* _TASK STATEMENT_:
All lines below containing the string "frames" are to be copied.

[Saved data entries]
........
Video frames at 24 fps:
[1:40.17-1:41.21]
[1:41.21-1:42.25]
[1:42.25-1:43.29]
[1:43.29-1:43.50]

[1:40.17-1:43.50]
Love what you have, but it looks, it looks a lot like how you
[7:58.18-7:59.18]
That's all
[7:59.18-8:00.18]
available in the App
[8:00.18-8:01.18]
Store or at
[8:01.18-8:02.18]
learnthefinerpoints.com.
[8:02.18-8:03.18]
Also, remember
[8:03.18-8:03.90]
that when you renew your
........
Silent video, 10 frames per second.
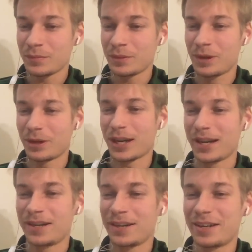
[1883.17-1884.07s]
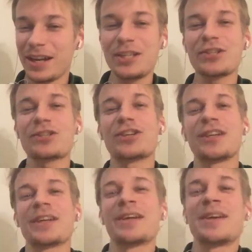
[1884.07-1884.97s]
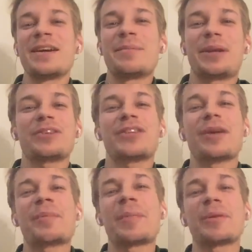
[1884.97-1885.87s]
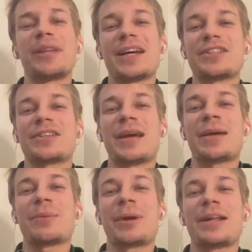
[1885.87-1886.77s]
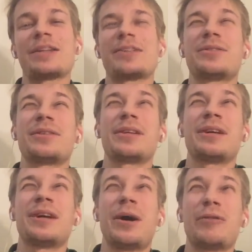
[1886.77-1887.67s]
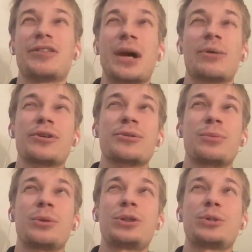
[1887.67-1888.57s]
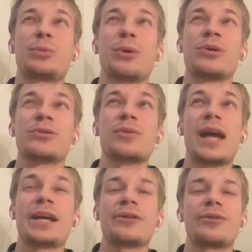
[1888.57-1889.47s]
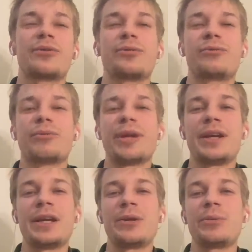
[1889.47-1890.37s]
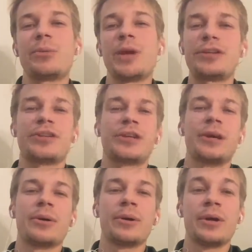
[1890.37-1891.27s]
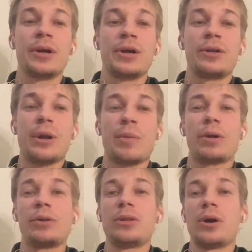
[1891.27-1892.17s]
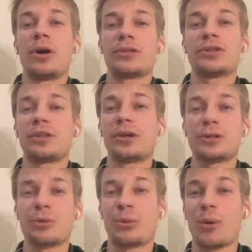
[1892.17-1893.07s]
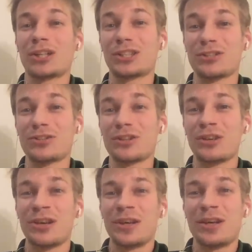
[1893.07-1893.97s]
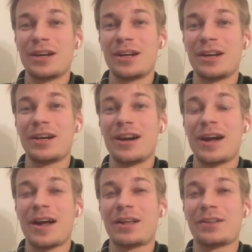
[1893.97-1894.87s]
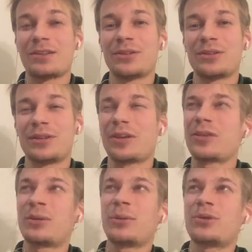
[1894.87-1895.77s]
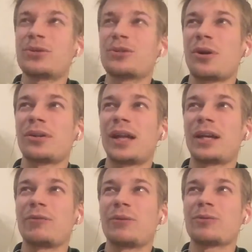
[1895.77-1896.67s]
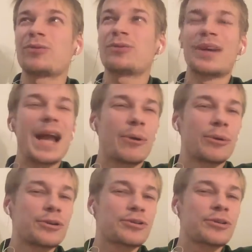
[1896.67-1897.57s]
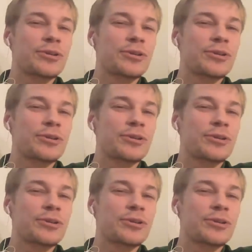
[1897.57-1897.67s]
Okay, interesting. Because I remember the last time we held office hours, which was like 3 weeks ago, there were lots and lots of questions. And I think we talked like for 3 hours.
........
* _RESULT OF THE EXERCISE_:
Video frames at 24 fps:
Silent video, 10 frames per second.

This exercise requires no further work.